Bond multiplicity in transition-metal complexes: applications of two-electron valence indices.

In the present study the applicability of the bond multiplicities from the Nalewajski and Mrozek valence indices was demonstrated for a variety of transition metal-based systems. The Nalewajski-Mrozek valence indices and bond multiplicity indices have been implemented in the Amsterdam Density Functional program. Selected examples comprise the carbonyl complexes (selected tetra- and hexacarbonyls, binary monocarbonyls of the first-row transition metals), phosphines, the ligands' trans-influence, as well as multiple metal-ligand and metal-metal bonds.
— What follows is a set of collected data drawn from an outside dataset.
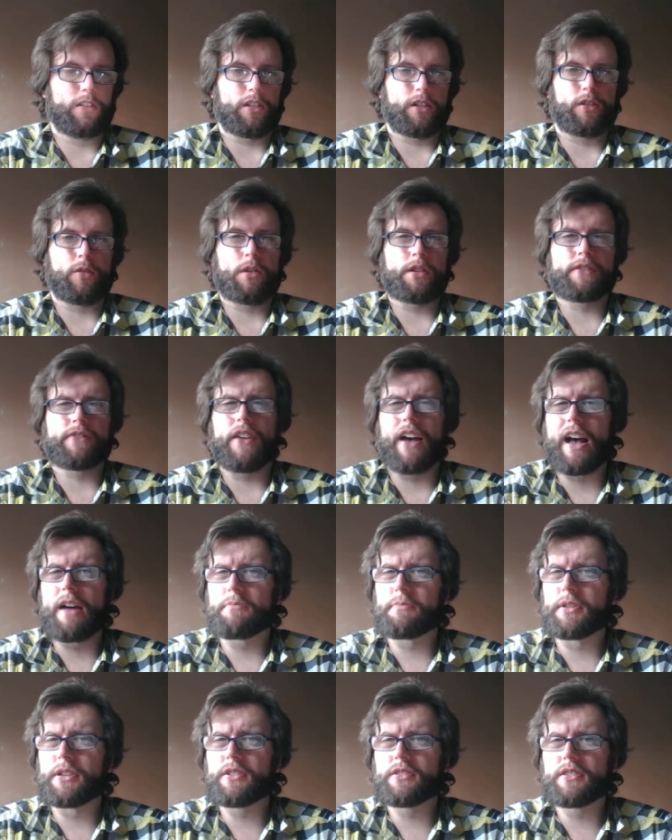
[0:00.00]
Quest for
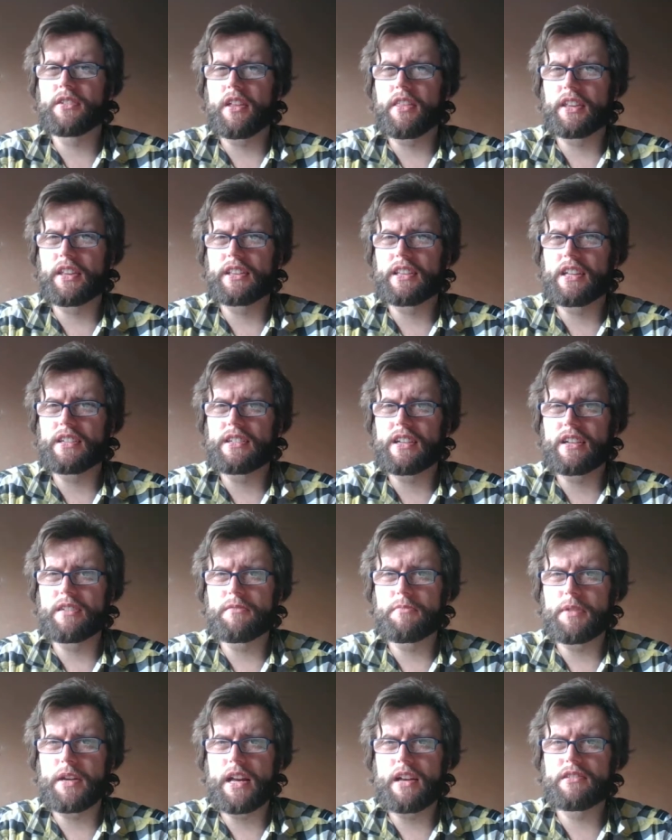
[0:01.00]
Happiness, I think that's how you
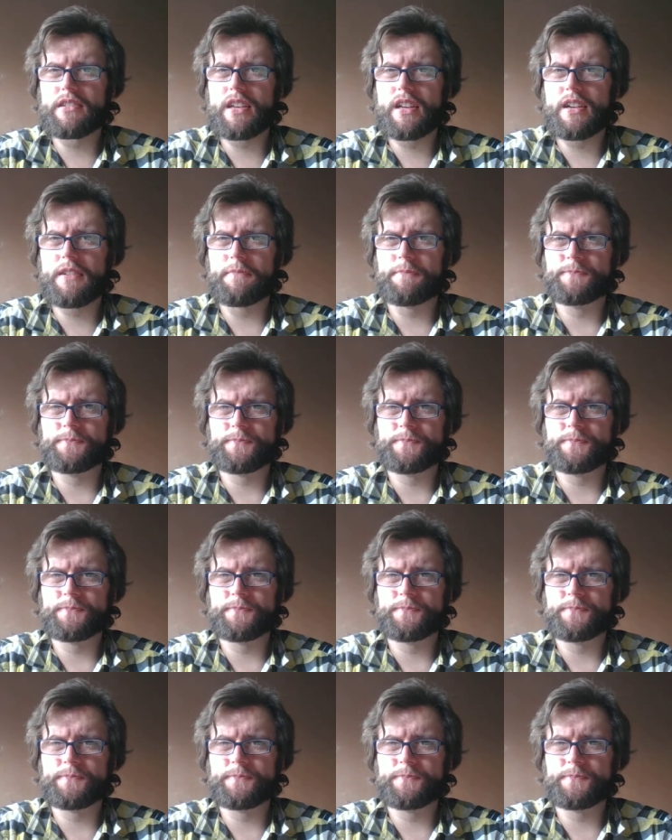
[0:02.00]
pronounce it.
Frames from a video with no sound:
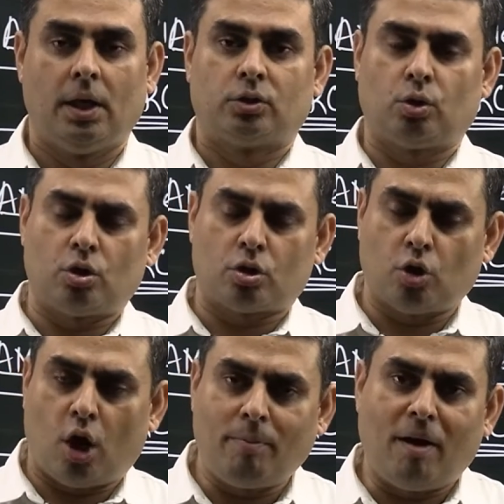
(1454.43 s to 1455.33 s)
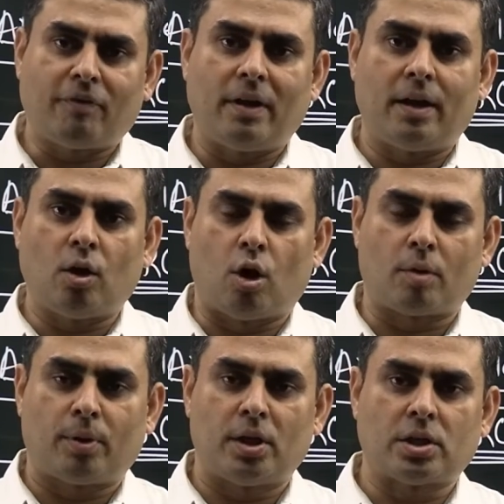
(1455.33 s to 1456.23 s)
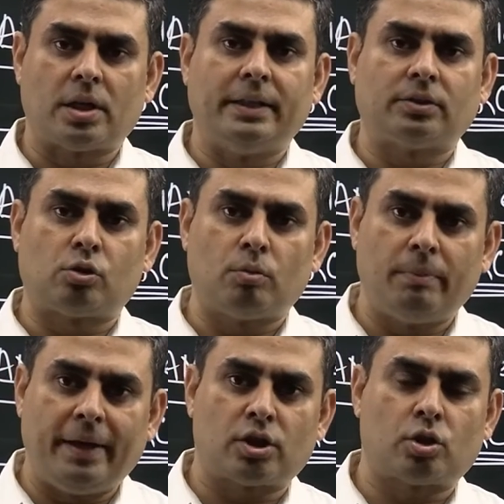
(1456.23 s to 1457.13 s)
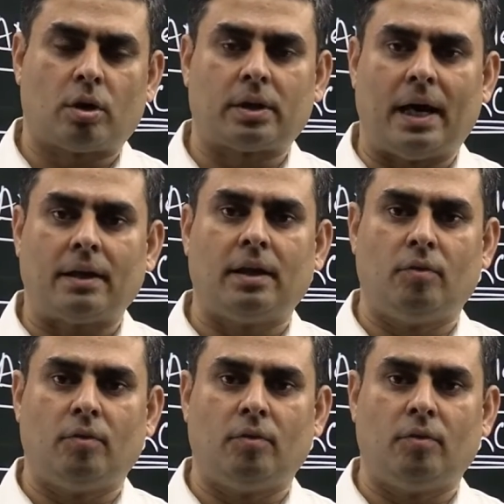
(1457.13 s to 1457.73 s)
So the job of clearing corporation is to make sure that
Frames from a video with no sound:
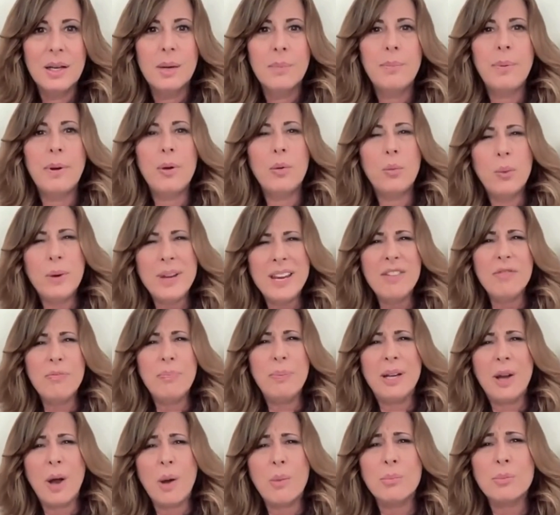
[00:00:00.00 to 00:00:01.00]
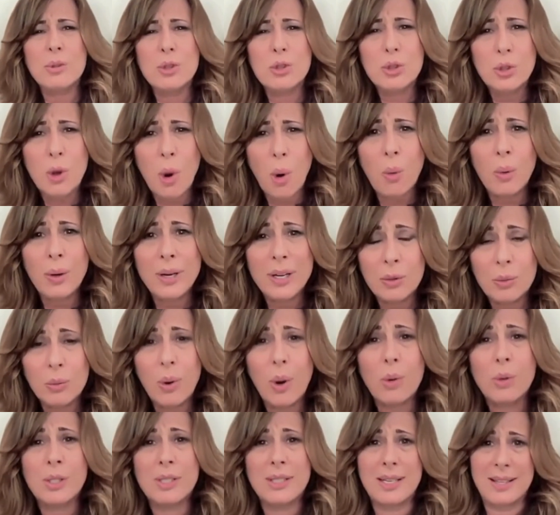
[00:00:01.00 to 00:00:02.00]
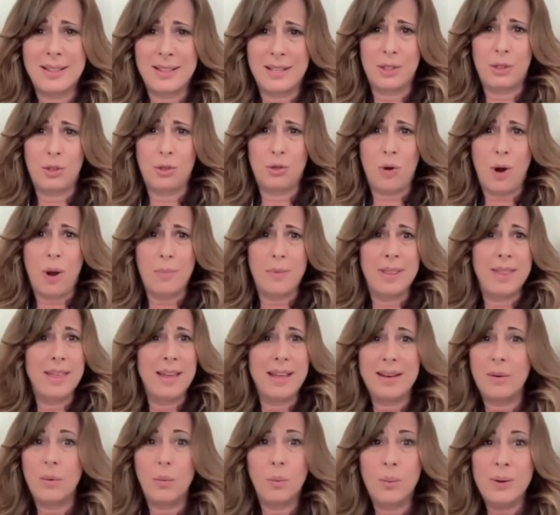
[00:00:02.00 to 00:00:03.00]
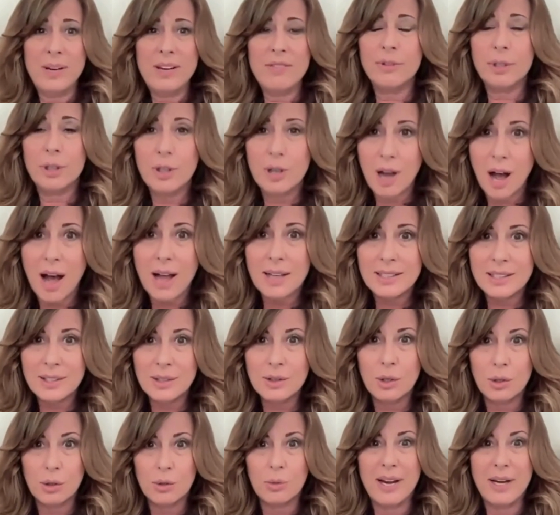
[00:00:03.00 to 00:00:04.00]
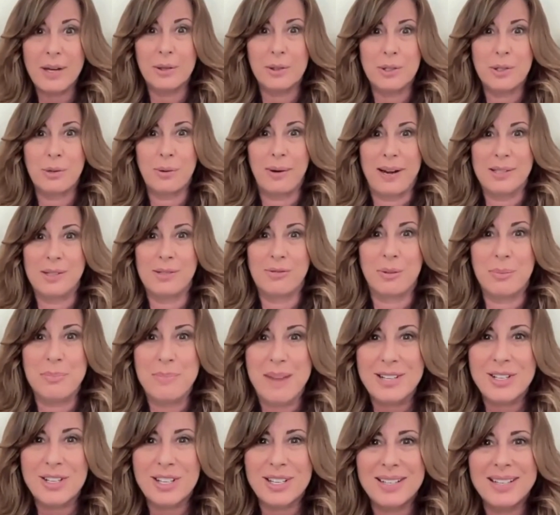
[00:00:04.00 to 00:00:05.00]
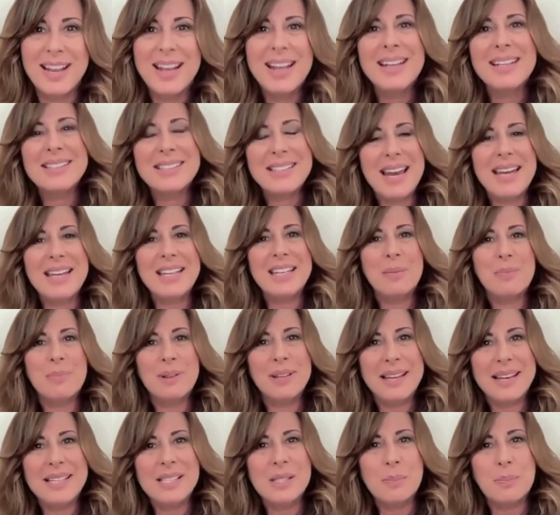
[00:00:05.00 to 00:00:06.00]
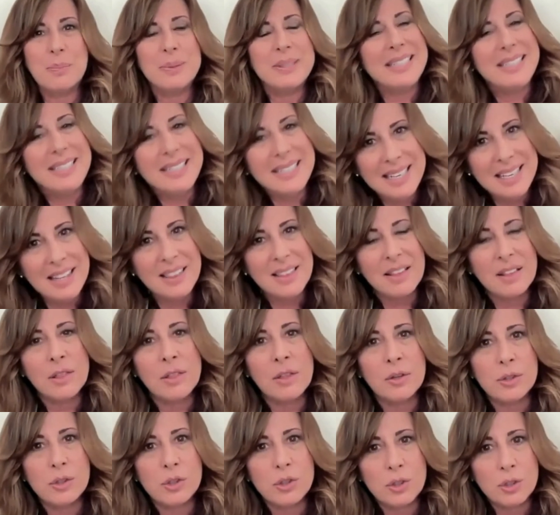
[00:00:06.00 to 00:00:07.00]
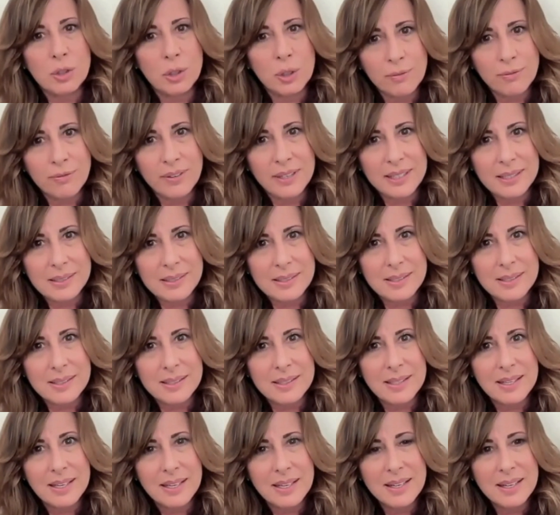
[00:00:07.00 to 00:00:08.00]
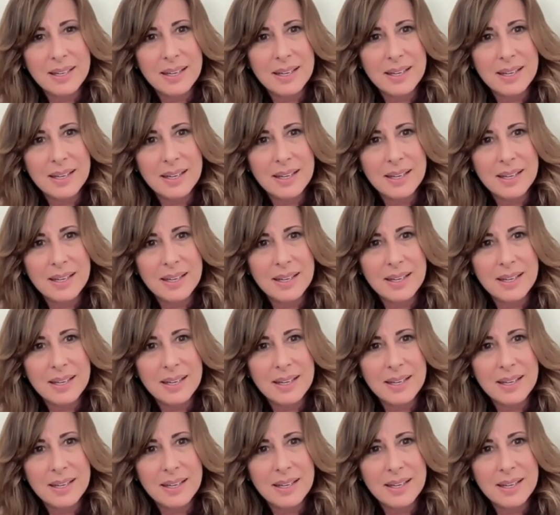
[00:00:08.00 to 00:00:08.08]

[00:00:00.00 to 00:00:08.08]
But we've become so engrossed in this drama that we forgot the greater transformation taking place beneath the surface.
The results show that the calculated bond multiplicity indices correspond well to experimental predictions based on bond lengths and vibrational frequencies for all discussed classes of complexes. Almost perfect linear correlation between the bond indices and vibrational frequencies was observed for carbonyls and the oxo complexes; the calculated bond multiplicity reproduces the accepted order for the trans-influence of different ligands, rationalizes unusually low vibrational freqencies in the [OsO 3N] (-)complex compared to other nitrido complexes, explains the geometrical asymmetry in the MoO 3 solid, and confirms the multiple character of the metal-metal bond in the [Re 2Cl 8] (2-) complex. Thus, the Nalewajski and Mrozek method can be successfully used as a supplementary analysis tool for electronic structure for studies involving transition metal complexes.